BETHESDA, Md. — During an often confusing and emotional debate at a packed National Institutes of Health conference, scientists, health officials, ethicists and biotech representatives differed sharply Friday on how to change existing NIH guidelines for the troubled field of gene therapy research.
Although no clear consensus emerged, several scientists and officials said significant changes are necessary to restore public trust--a trust shaken by the first reported gene therapy-related death and by requests from researchers and sponsors to keep serious problems in gene therapy research confidential. Such a confidential designation would prevent public review of gene therapy techniques, some scientists say.
"We're in a listening mode right now," said Lana Skirboll, director of the NIH's Office of Science Policy and an advisor to NIH director Harold Varmus. But, she told reporters, "there is no doubt that the guidelines will be clarified to reflect public concern."

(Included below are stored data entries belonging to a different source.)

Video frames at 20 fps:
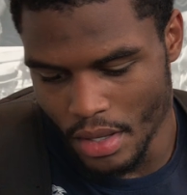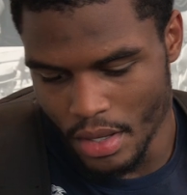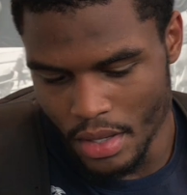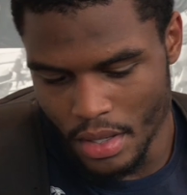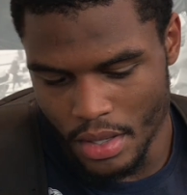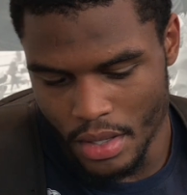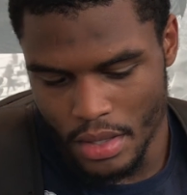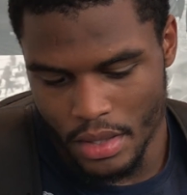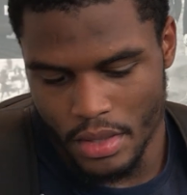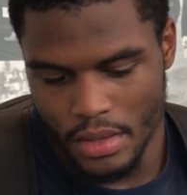What do
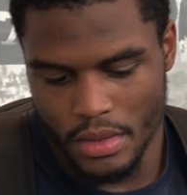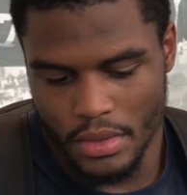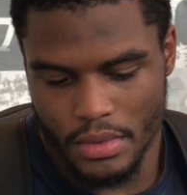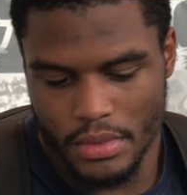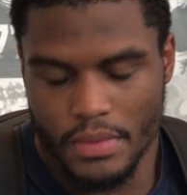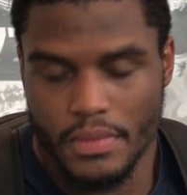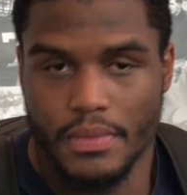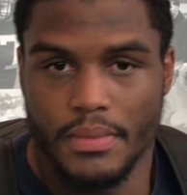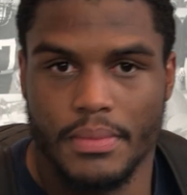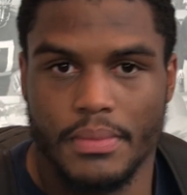you what's
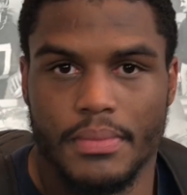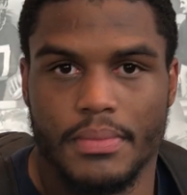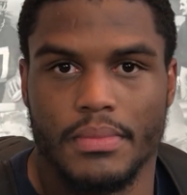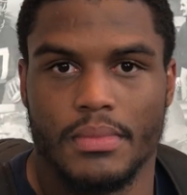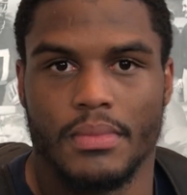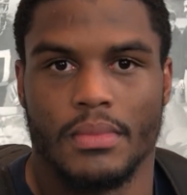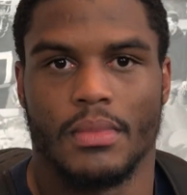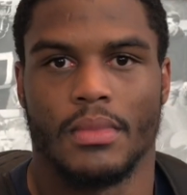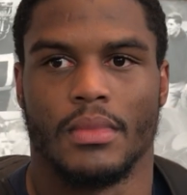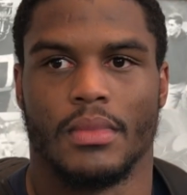your your
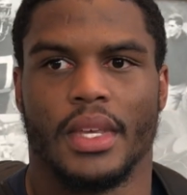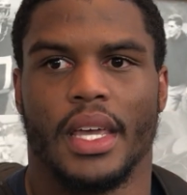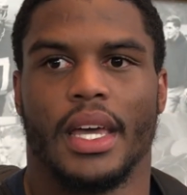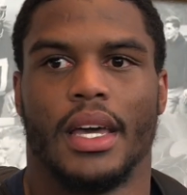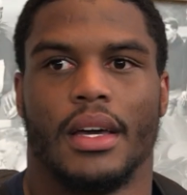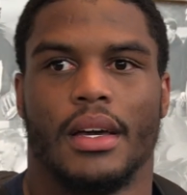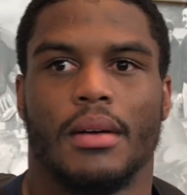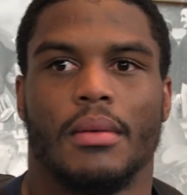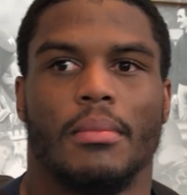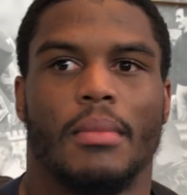method?
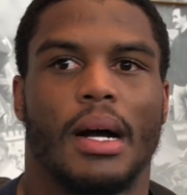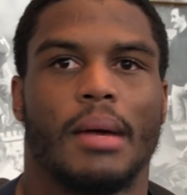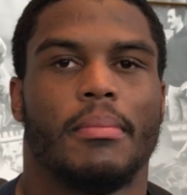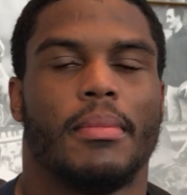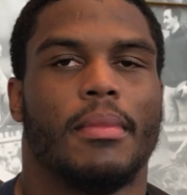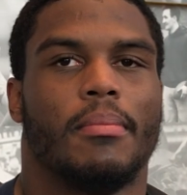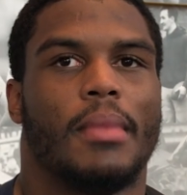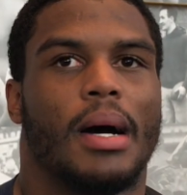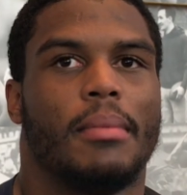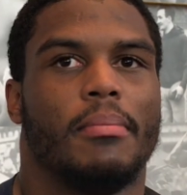Yeah, my
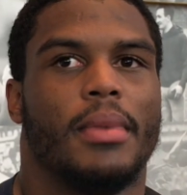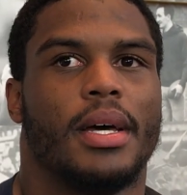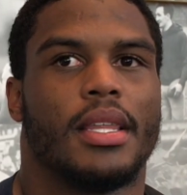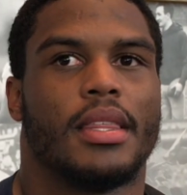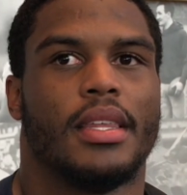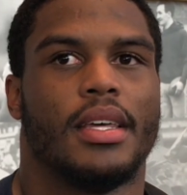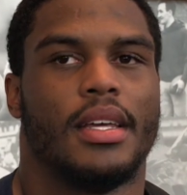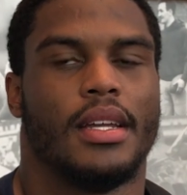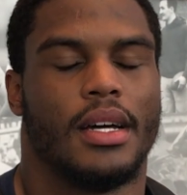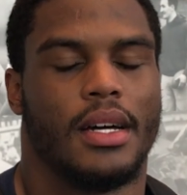my
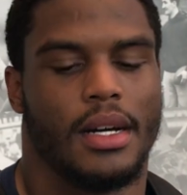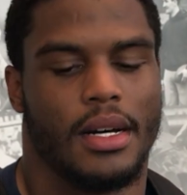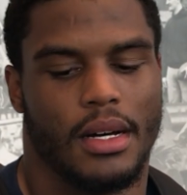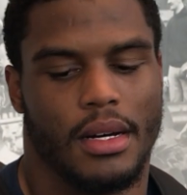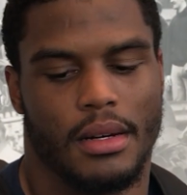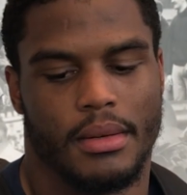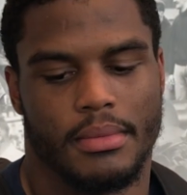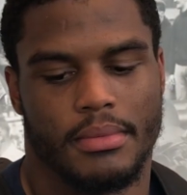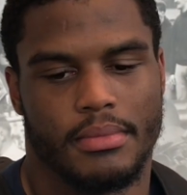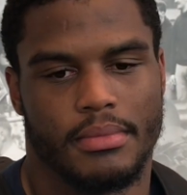method.
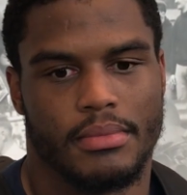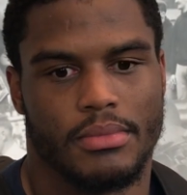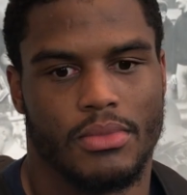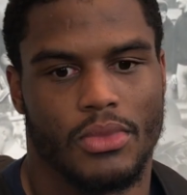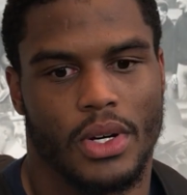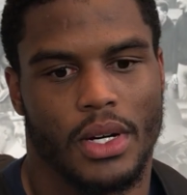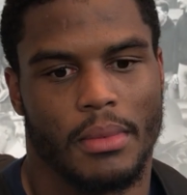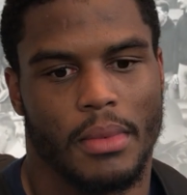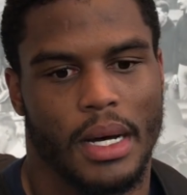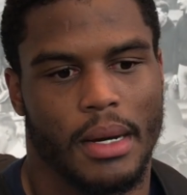Um,
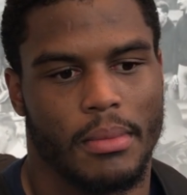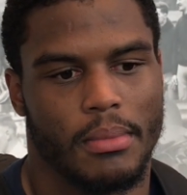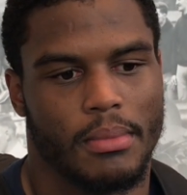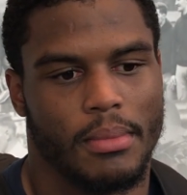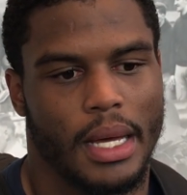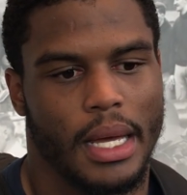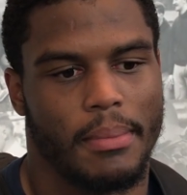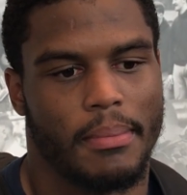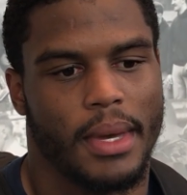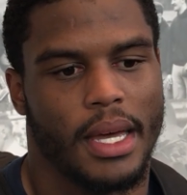one of my
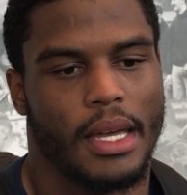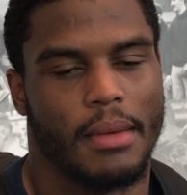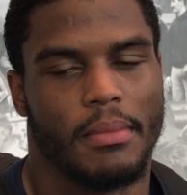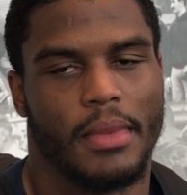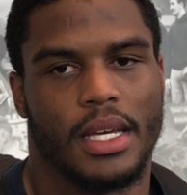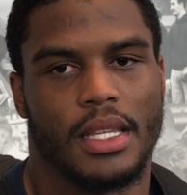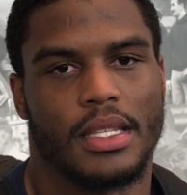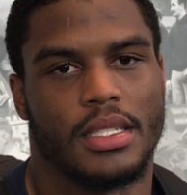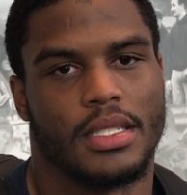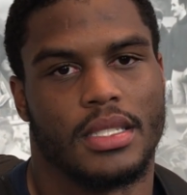main, main
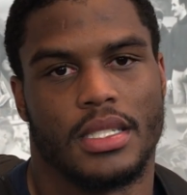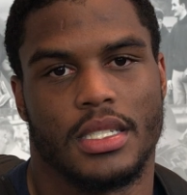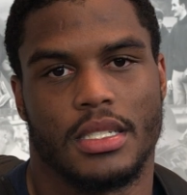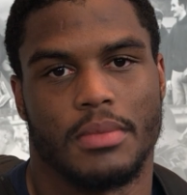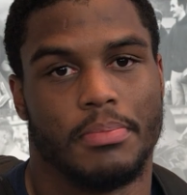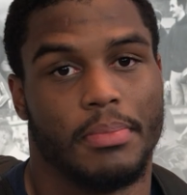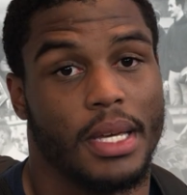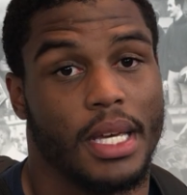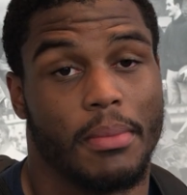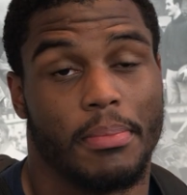methods is
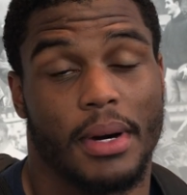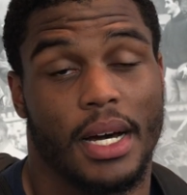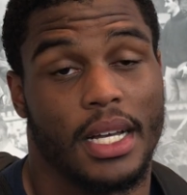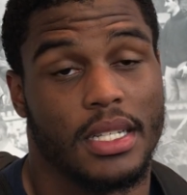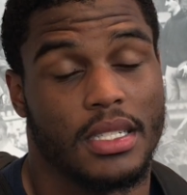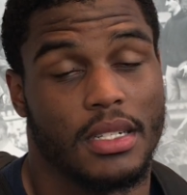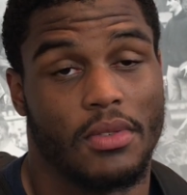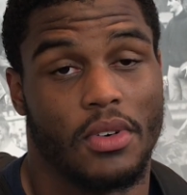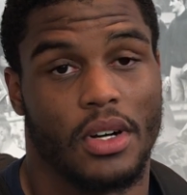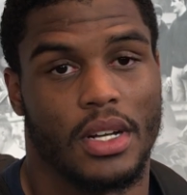just being
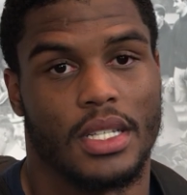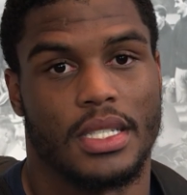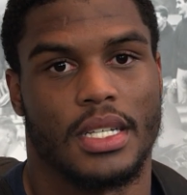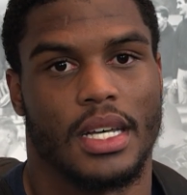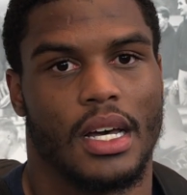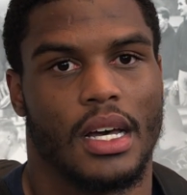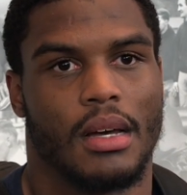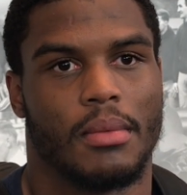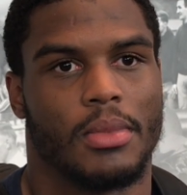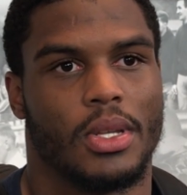positive all the
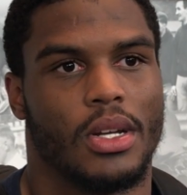time.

The public meeting of the NIH Recombinant DNA Advisory Committee followed two days of hearings aimed at discovering why 18-year-old Jesse Gelsinger died during a University of Pennsylvania gene therapy trial in September. Gelsinger, who had a genetic liver disorder called OTC deficiency, died after receiving a weakened cold virus, called an adenovirus, used as a vehicle to deliver new genes. FDA officials have said the team violated several protocol and reporting guidelines, though no evidence has emerged to suggest that their actions directly caused Gelsinger's death.
But even before the tragedy, NIH officials had expressed concern about a new trend. Biotech researchers, intent on protecting trade secrets, had begun asking the Recombinant DNA Advisory Committee to keep confidential their reports detailing so-called adverse events or side effects seen during clinical trials. Under federal regulations, an experiment's sponsors must report such events to the FDA within 15 days of receiving the information and within seven days if the serious adverse event is deemed life-threatening or results in death.
"The NIH does not consider adverse events to be trade secrets, period," Skirboll said. But she confirmed that under current NIH guidelines "people are allowed to mark things secret--and they have."